The issue is particularly sensitive given the economic climate, she added. In Florida, where the market for new pools has been decimated, the opportunity to do VGB work has become a vital part of business.
FSPA will recommend that any modification to the piping or pool shell, such as digging a deeper sump, should be done by someone with a commercial building license.
“Unless it’s a simple cover replacement, all the rest of the work should be done by [the holder of a] commercial pool contractor license,” Hatfield said.
It is hoped that the suggested clarification will be ready to appear on the CILB’s agenda by October, she added.
The only gray area appears to be frame replacement on covers. While swapping “like for like” equipment can be performed under a service license, replacing frames can involve breaking up concrete and replastering — again, work designated for a commercial builder’s license.
Moreover, frame replacements botched by inexperienced and unlicensed technicians pose a much greater threat of entrapment.
“If that frame is not secured correctly, you’ve gone out and done something that’s become a larger hazard,” said Jeff Clarkson, president of UPSA in Tampa, Fla.
Some of the improperly licensed work may stem from service companies that encounter unanticipated modifications under the drain cover.
“It’s a slippery slope once they get started,” said Ken Gregory, who heads the commercial division of Holland Pools and Spas, a Pool & Spa News Top Builder in Altamonte Springs, Fla. “It’s kind of like eating peanuts — it’s hard to get them to stop.”

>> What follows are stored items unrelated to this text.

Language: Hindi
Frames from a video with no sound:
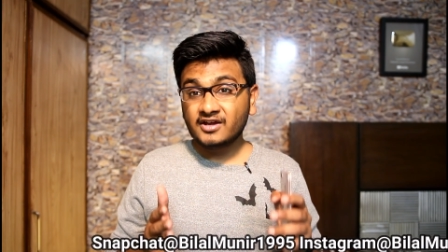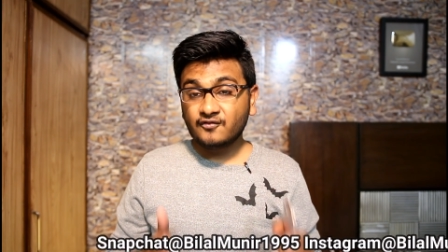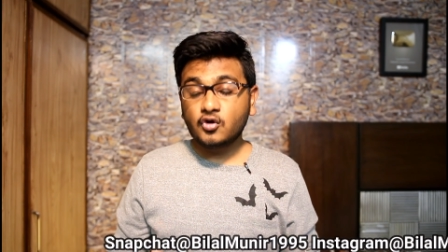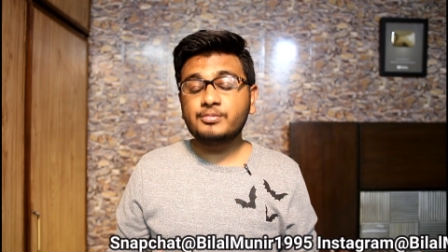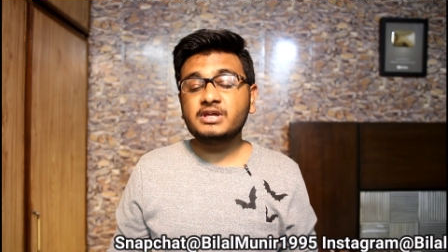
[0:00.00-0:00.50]

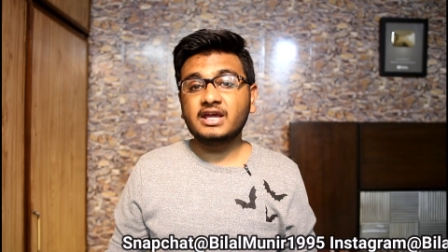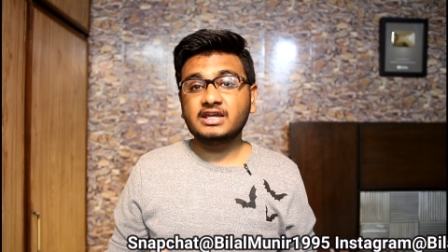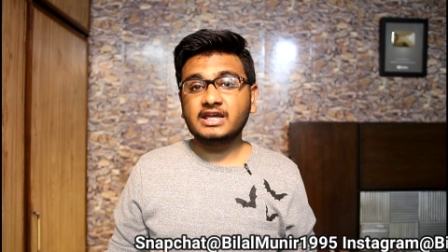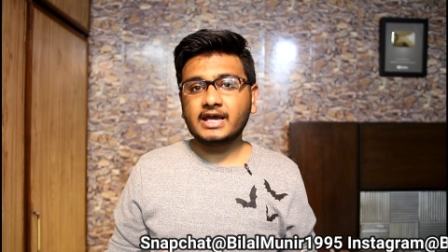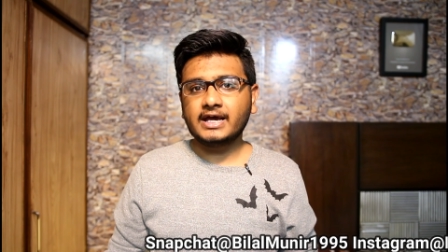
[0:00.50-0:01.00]
वो भी एक
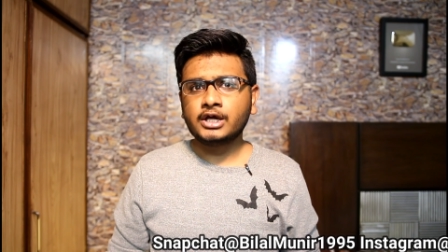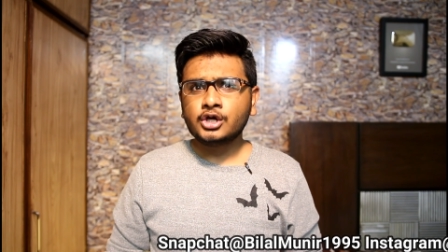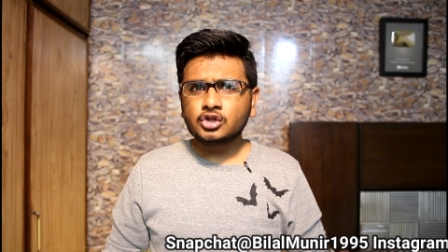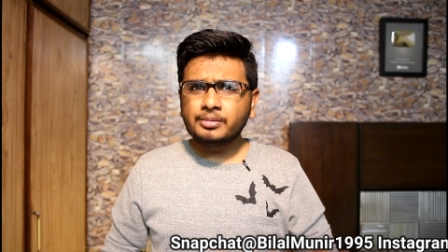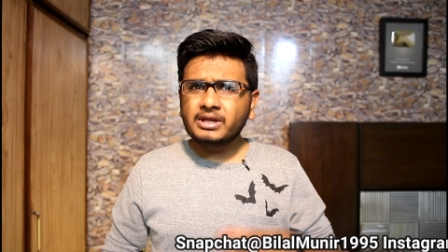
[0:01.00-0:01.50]
ही है
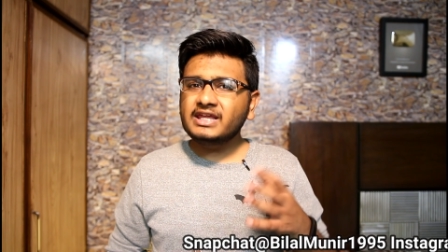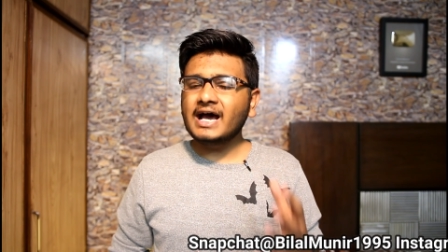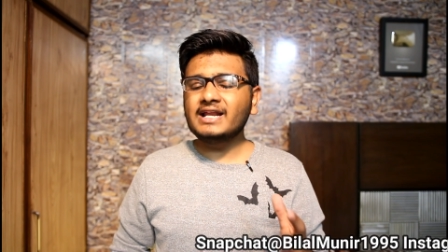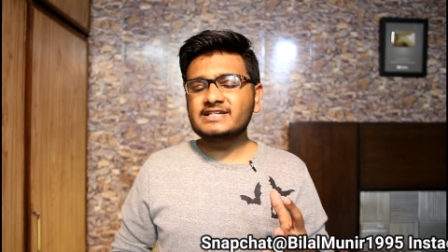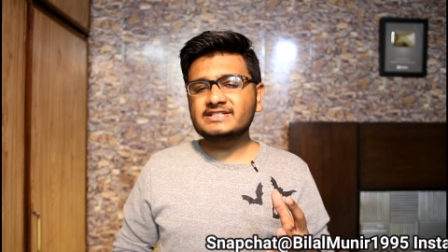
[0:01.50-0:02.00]
तो फिर
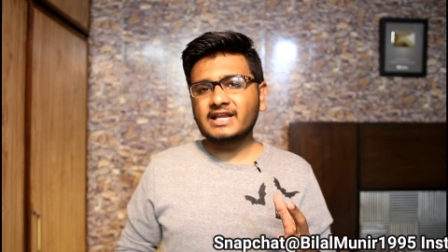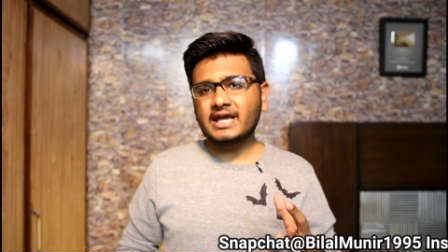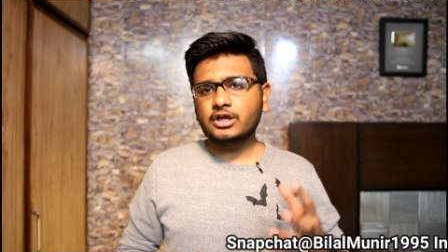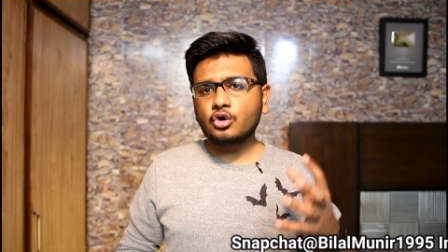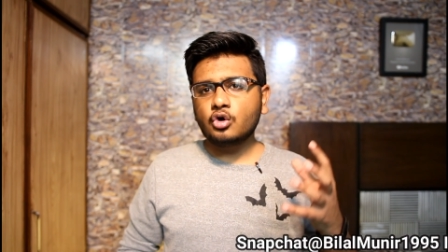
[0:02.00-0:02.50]
क्या रीज़न है
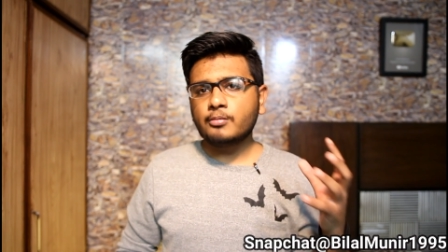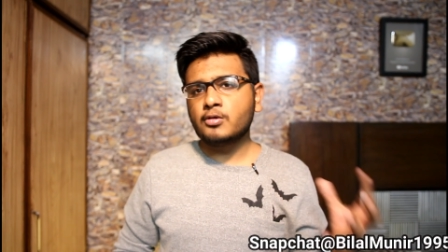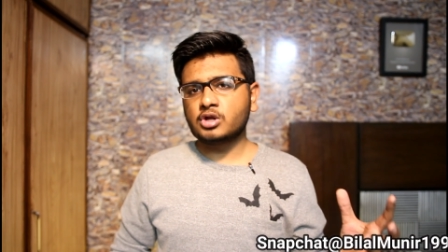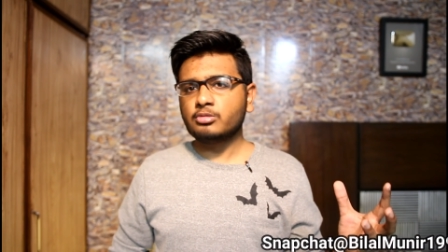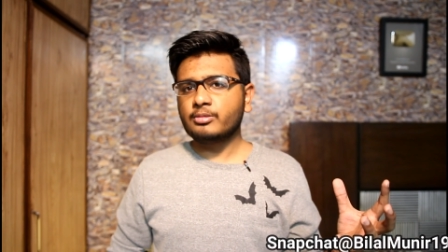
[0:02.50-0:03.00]
कि ओप्पो
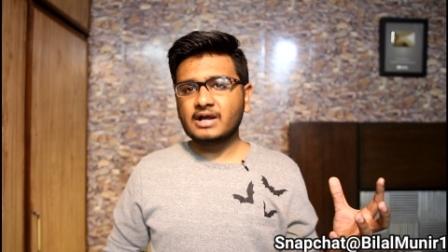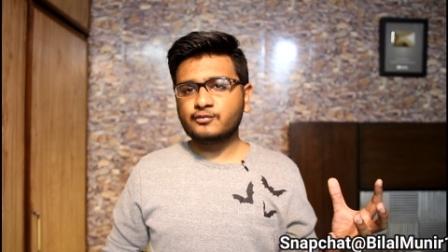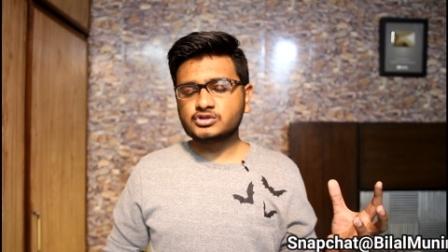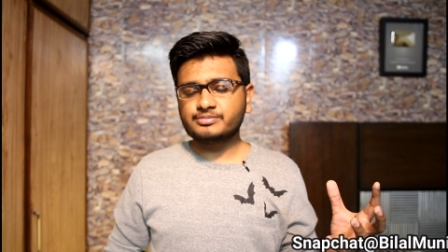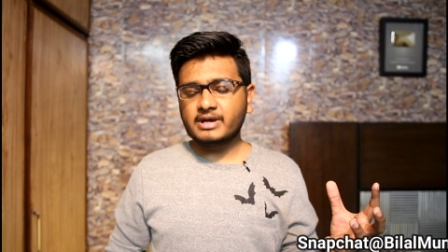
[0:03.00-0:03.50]
के मोबाइल
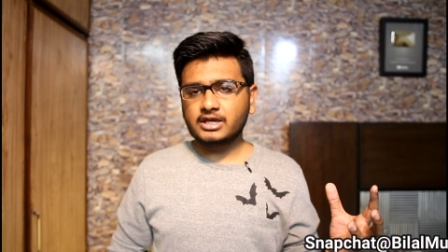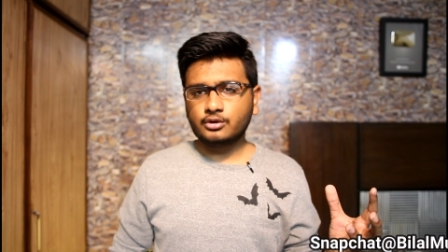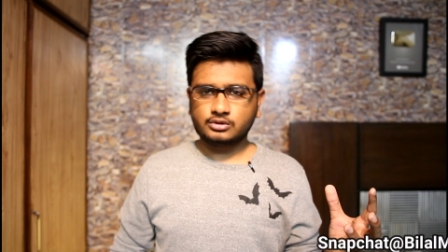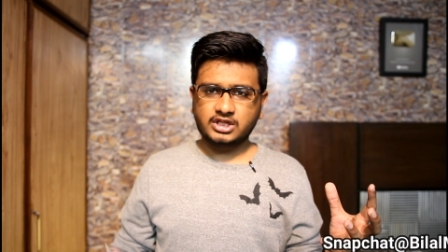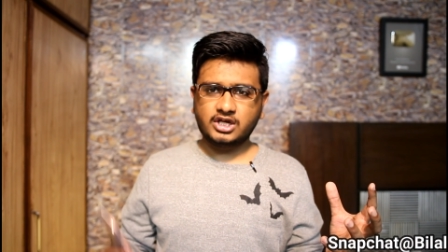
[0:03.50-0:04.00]
फ़ोन्स महंगे
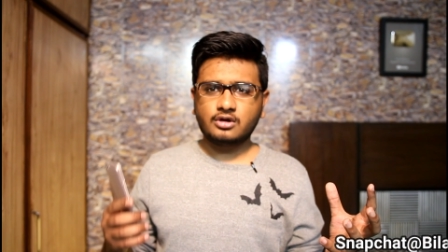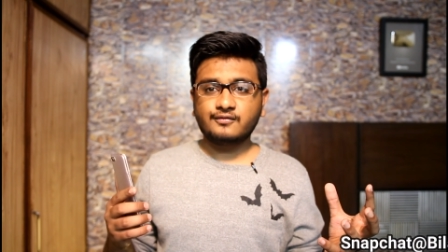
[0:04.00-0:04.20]
होते हैं औरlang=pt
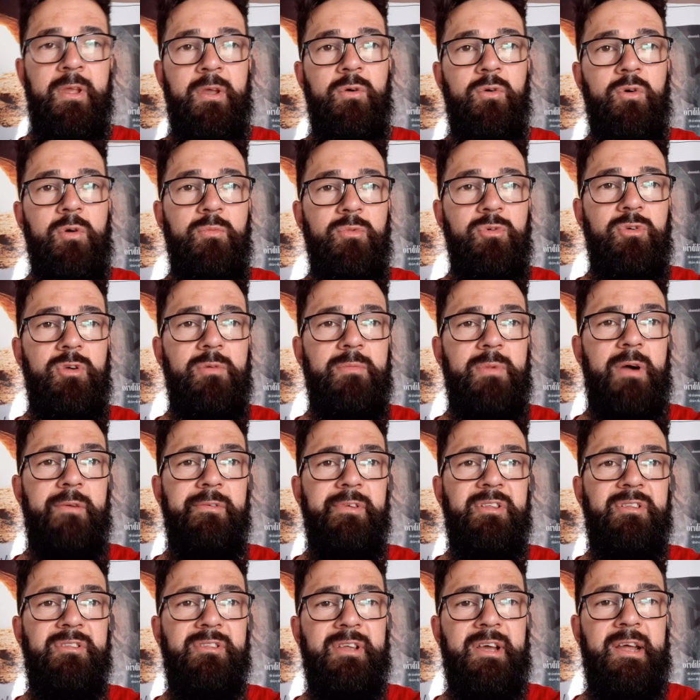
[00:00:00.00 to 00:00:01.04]
Como que o
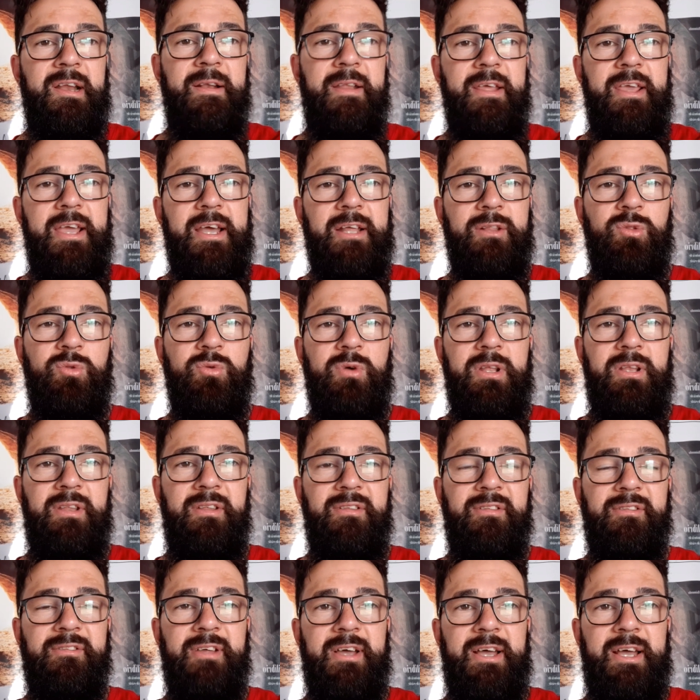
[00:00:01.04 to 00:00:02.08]
mal-estar é
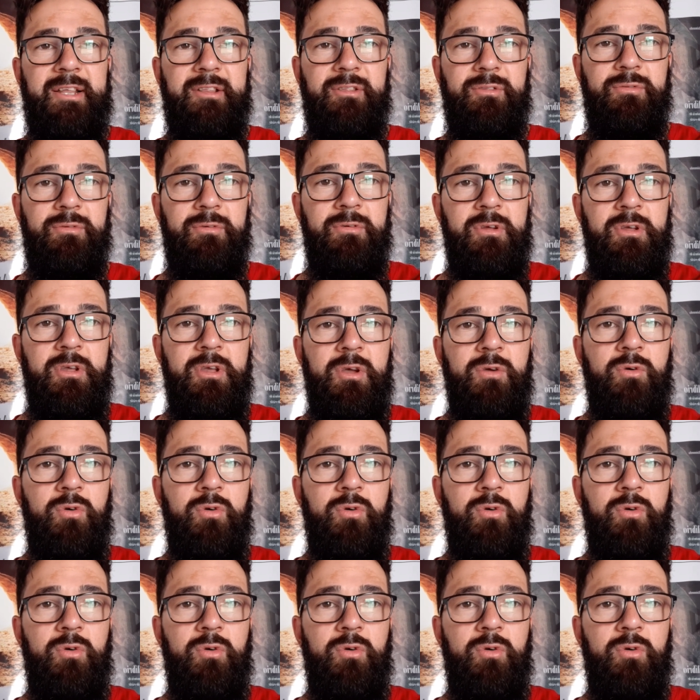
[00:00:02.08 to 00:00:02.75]
atualizado?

Yet with close to 37,000 public pools in the state, some have questioned the availability of labor if all VGB-related work is relegated to a niche sector.
“You have tons of work out there that needs to get done by somebody,” said James Hawkins, who owns Pool Service America in North Miami Beach, Fla. “If they try to narrow it down too tight, there’s no way in heck it will all get done.”
As facilities procrastinate on dipping into already sapped budgets, the problem could be exacerbated when the Florida Department of Health ramps up enforcement later this year.
This is the root of a thorny dilemma for operators. In addition to VGB requirements, the state is mandating re-rated covers for a slower water velocity.
But, more importantly, new Florida Department of Health guidelines state that over the next four years every commercial pool and spa will need to utilize a gravity feed system. That directive begins in May 2010, when all wading pools must retrofit to feature that design.
“I’m already receiving calls from people concerned about the money it’s going to cost,” Hatfield said.
Between surge tank installation, hydraulic redesign and engineer verification, these installations can quickly rise north of $20,000, which is considerably outside many operators’ budgets.
“These are very old pools in a lot of cases and the extensive renovation in order to go to gravity-feed is really not feasible,” Gregory said. “There’s a certain percentage of people who are just filling in the pools.”
Though the vast majority of commercial pools in Florida already use gravity-feed systems, there are still close to 6,000 vessels that will require a retrofit between now and 2013, according to the state health department.
Furthermore, the dearth of qualified engineers and licensed builders could drive prices even higher.